Katharina Rosenberger:
«I love to build bridges to the past»
Katharina Rosenberger:
«I love to build bridges to the past»
Participant of the festival reMusik.org, composer Katharina Rosenberger spoke about her attitude to early music, her love of nature, natural forms, and about her piece Approximation.
— First of all I’d like to ask you about your study under the mentorship of Tristan Murail. You are working with the nature of sound like him, but you are interested in other points: relationship with listener, different media etc. Please, explain how you create your main line in music and how Murail influenced you?
Tristan Murail’s work is very sound oriented, studying the behavior of a sound and it`s unfolding in space and in the perception of the listeners, or in psychoacoustics. These were elements I integrated in my own work. I always have been interested in relations created in musical praxis. It is an art form that only comes alive through relationships created… the solitary act of composition, then concurrently or during rehearsals the collaboration with performers, the moment when music is performed the relationship to the audience is vital, to the space, the acoustics. If you then work in an installation setting, all these relationships get amplified as the hierarchy of interaction shifts.
— Let’s talk about TEXTUREN. You use here interesting texts based on botanical description. Why do you choose this one. And which role does it play in your work commonly?
I am interested in nature, in organism, in nature’s symmetries or geometries, in ecology, in it`s beauty and how easily we humans can destroy it. I do have an entire catalogue of pieces that tie in content and form into nature: TEXTUREN, torsion for solo piano, REIN for orchestra, glimmer, a new piece for accordion and percussion, the installation and electro acoustic work electric fields, based on neuronal systems… also quartet – bodies in performance, on the anatomy of performers.
— According to your works one of the main themes for you is body. I’m very impressed by video documentation of quartet bodies. Did you have an idea for a real performance based on quartet bodies?

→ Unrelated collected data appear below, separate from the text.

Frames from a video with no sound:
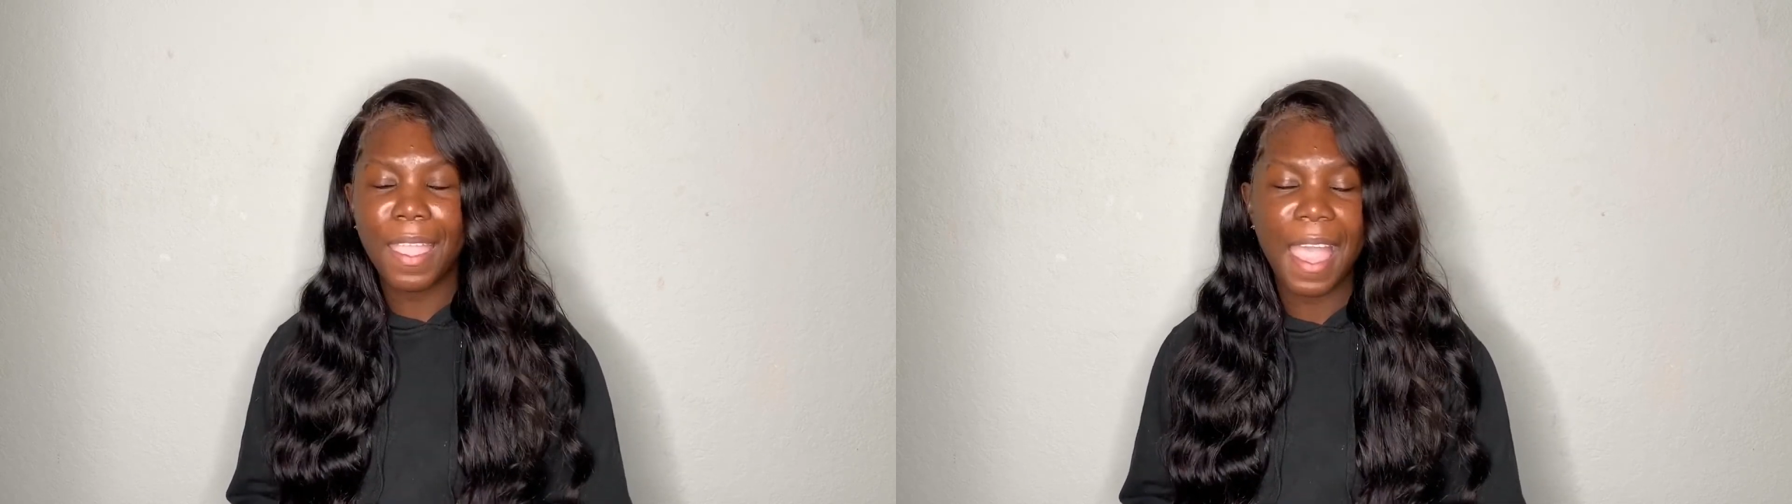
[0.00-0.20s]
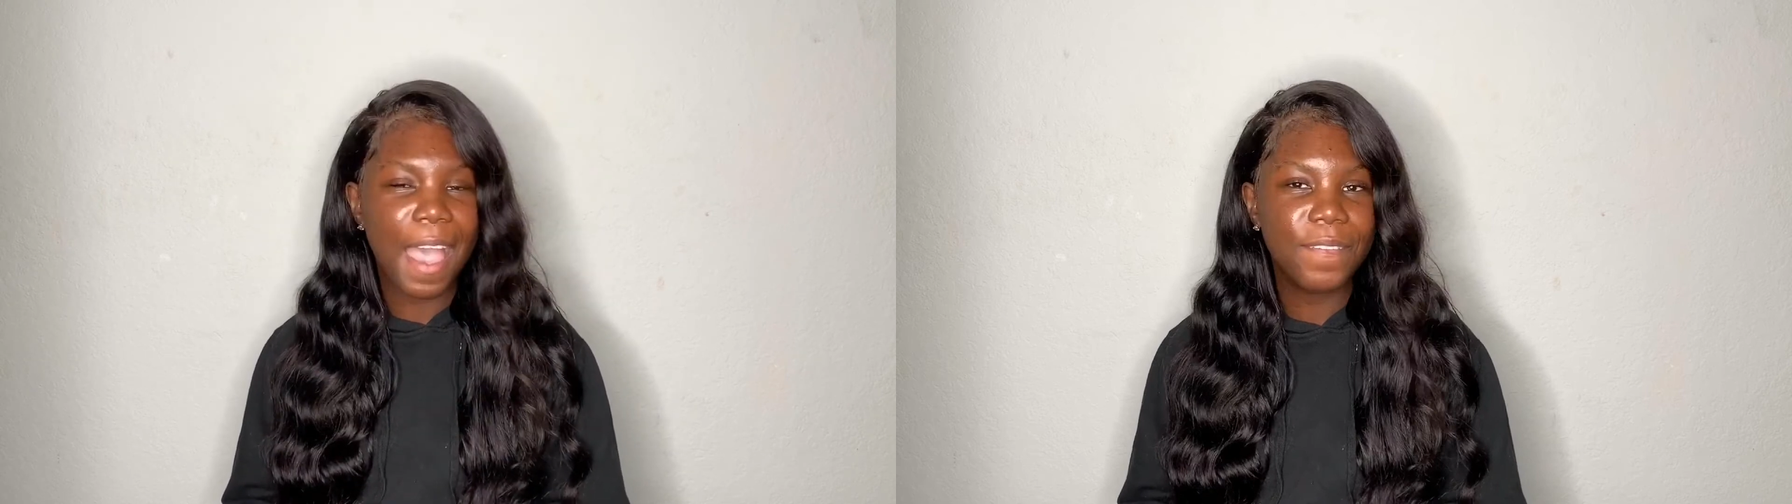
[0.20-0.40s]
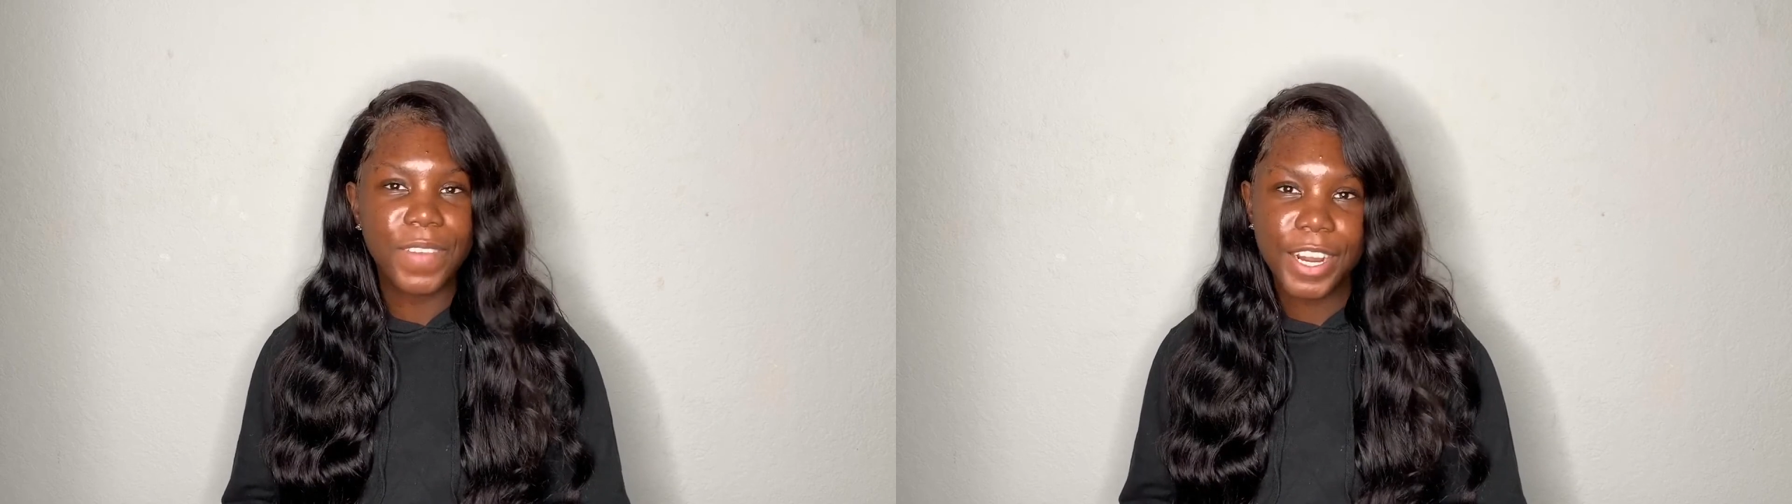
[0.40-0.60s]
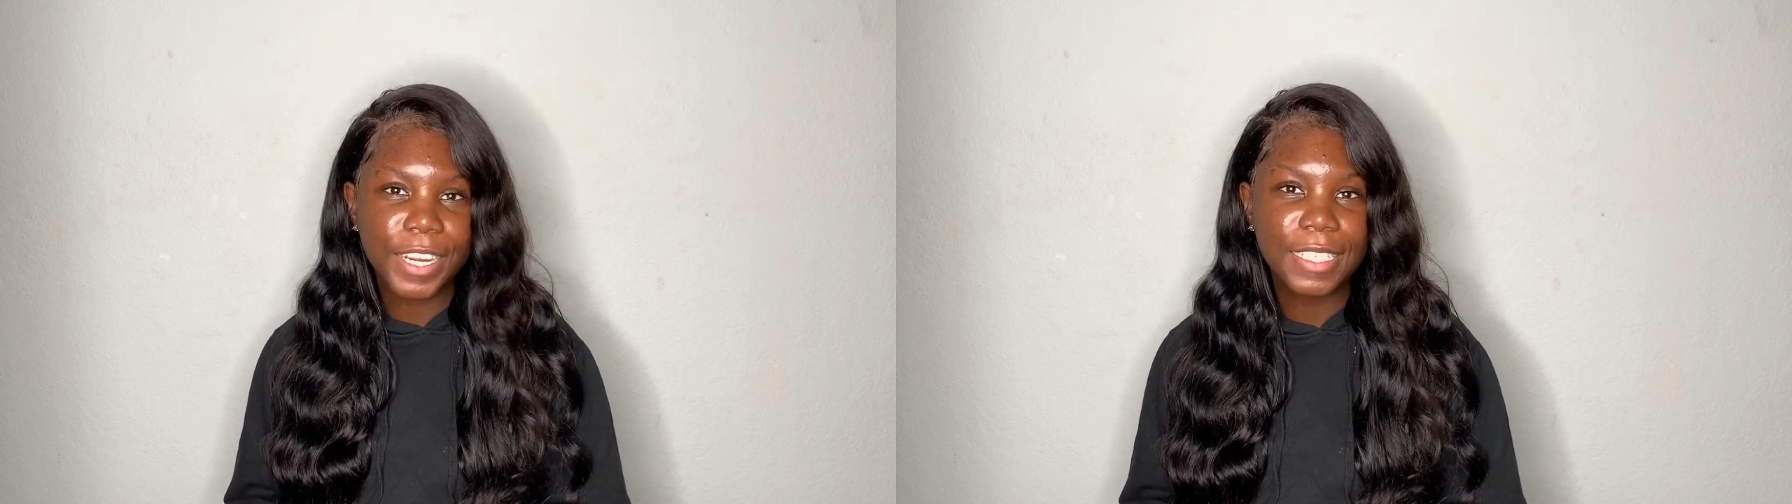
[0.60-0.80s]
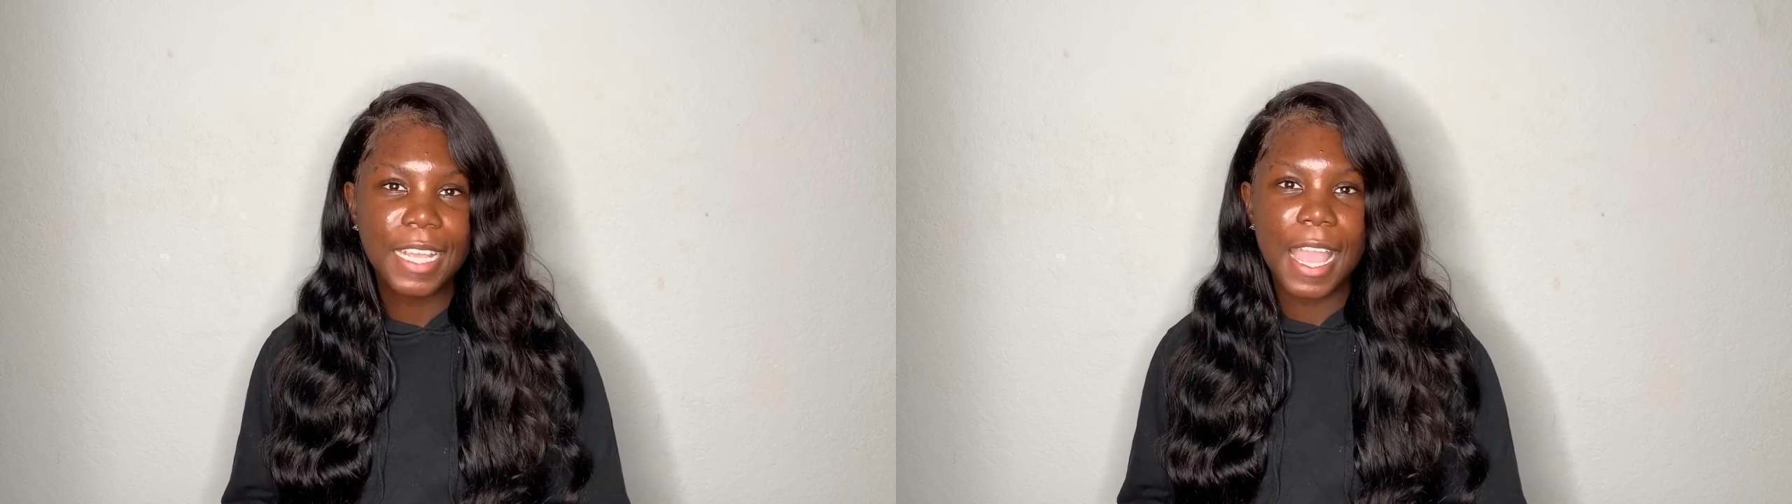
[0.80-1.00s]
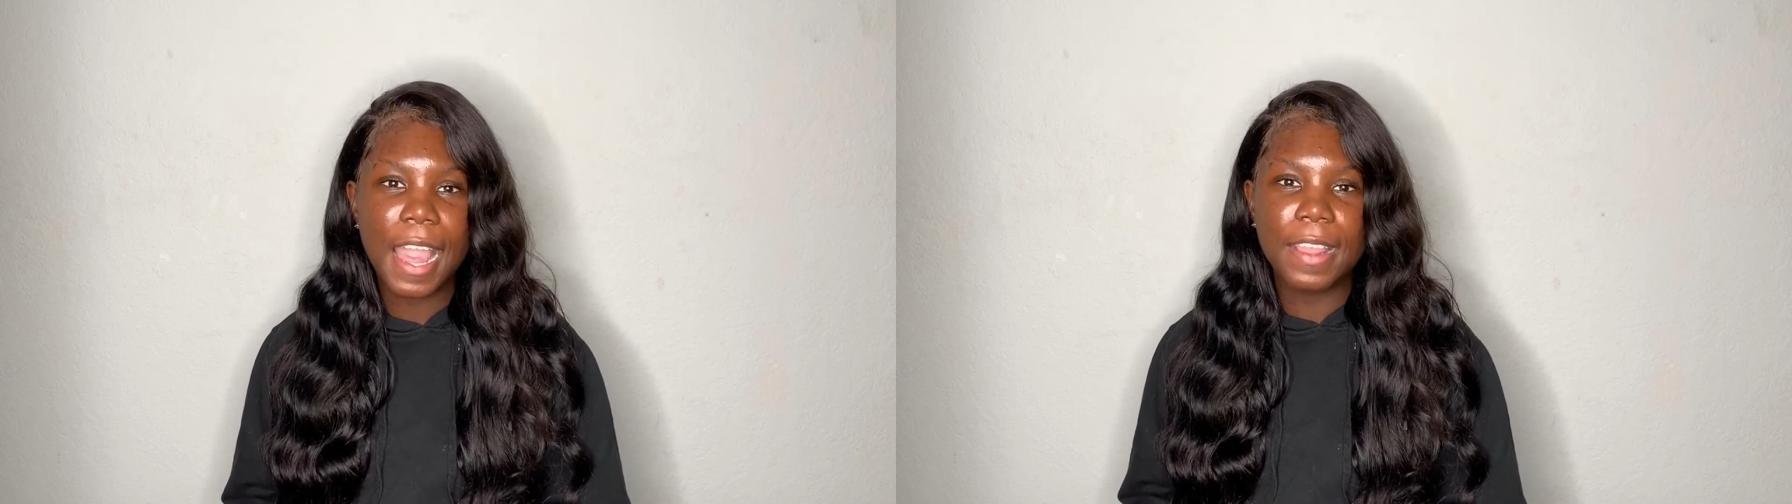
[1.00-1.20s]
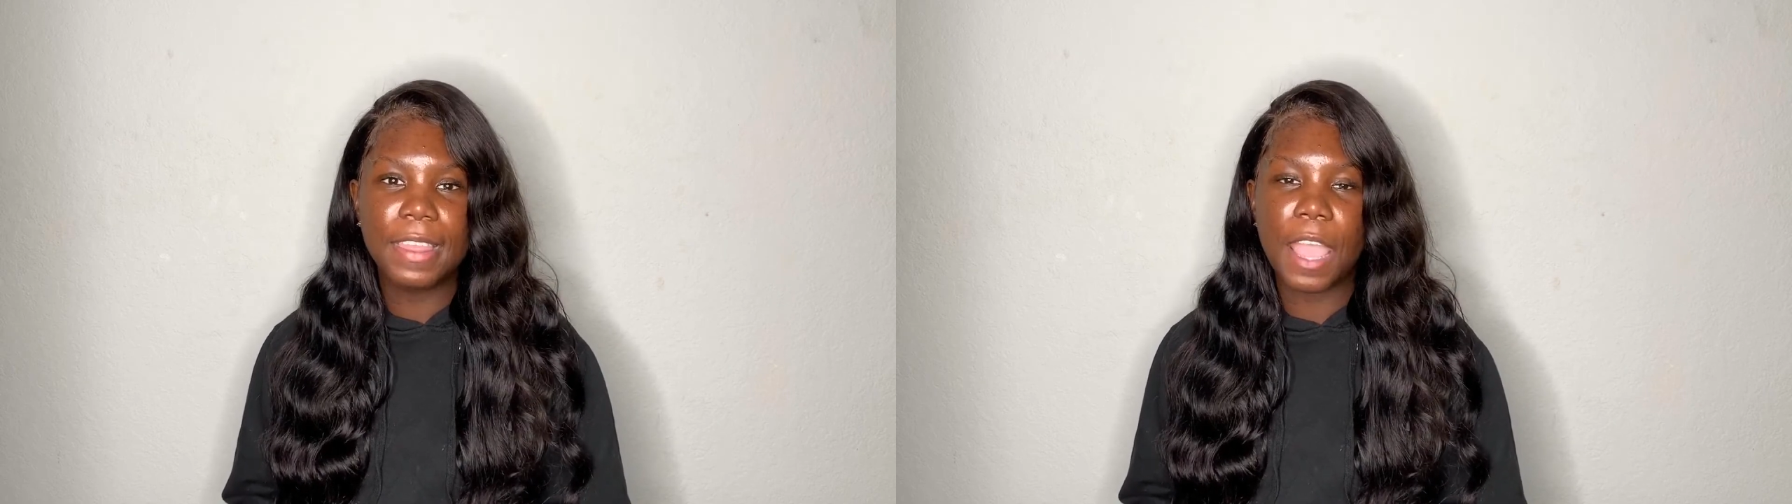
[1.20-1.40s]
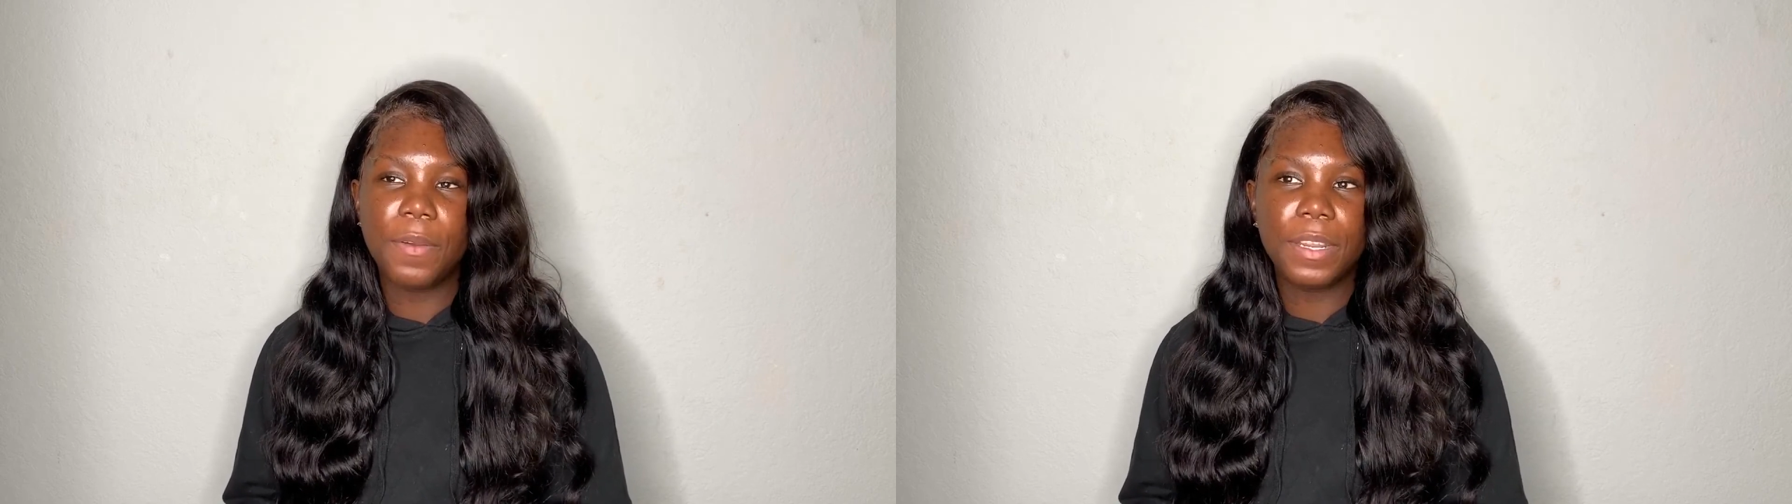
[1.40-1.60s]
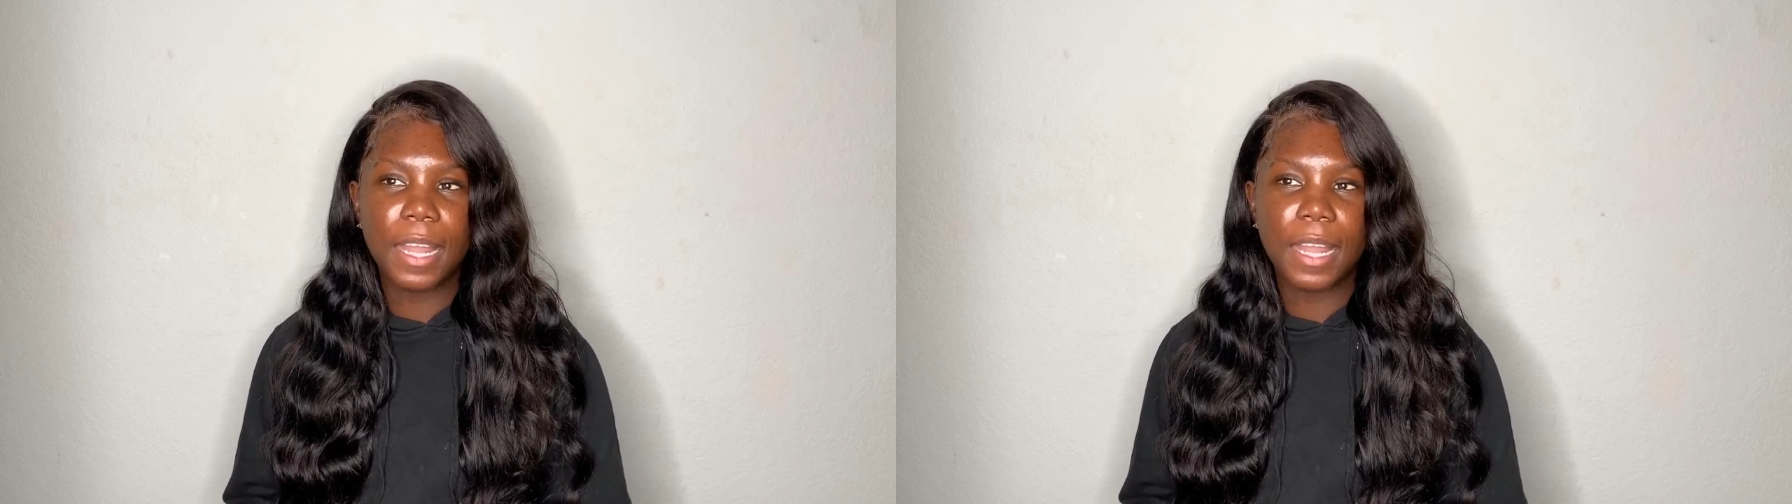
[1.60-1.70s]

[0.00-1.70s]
at first, they were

Yes, I have thought about it to combine the installation with real performances or creating a lighting set up so that the performers become an almost “live” animated and sounding “tableau”. Thinking of the lighting of Caravaggio paintings. I love them!
— In TEMPI AGITATI you were inspired by Renaissance and Baroque music. Why do you choose this music? How did the old composers influence you? What does attract you to old music?
I love to build bridges to the past. I think, contemporary music has a lot in common with, particularly, Renaissance music and it`s chromatic and modal characters. Also the way that – now particularly in TEMPI AGITATI – text is integrated into the music, is very interesting to me. Cipriano de Rore and Adrian Willaert used a lot the phonological aspect of the words, how they sounded and what they have meant and integrated these aspects in very conscious, dramatic and musical ways. Brilliant!
— I’ve read in your interview that you really like the idea of drawing the audience close to the sound and giving them an opportunity to create direct movement by itself, to create experience for them and share it. Is it the reason why you work a lot in the museums and galleries? What do you think about concert halls and their future role in interdisciplinary music projects?
If the future of the concert halls is that they become more modular, then they would serve well intermedia efforts of consciously working out spatialization, the distribution of listeners and musicians in space, as well as projections.
— We will listen world premiere of your piece approximations on the festival reMusik.org. It’s interdisciplinary piece that includes the ensemble, video and electronics. Tell us a little about this work? How do music and videos interact with each other?
Actually, we have decided to not include video as the music and the performance of the musicians was already so rich – we wanted to keep the focus on the sounds and harmonies. Approximations is built around violoncello multiphonics developed by the cellist Ellen Fallowfield of the Ensemble Lemniscate. In short, the harmonies of the ensemble are built around her pure intervals. In that I do slide in and out of the well temperate tuning system into Fallowfield’s multiphonics. I love reMusik.org because of it`s strong communal sense. The festival really allows for encounters between the audience, the artists and the students. The conversations I have had with students and fellow artists were truly inspiring and unforgettable.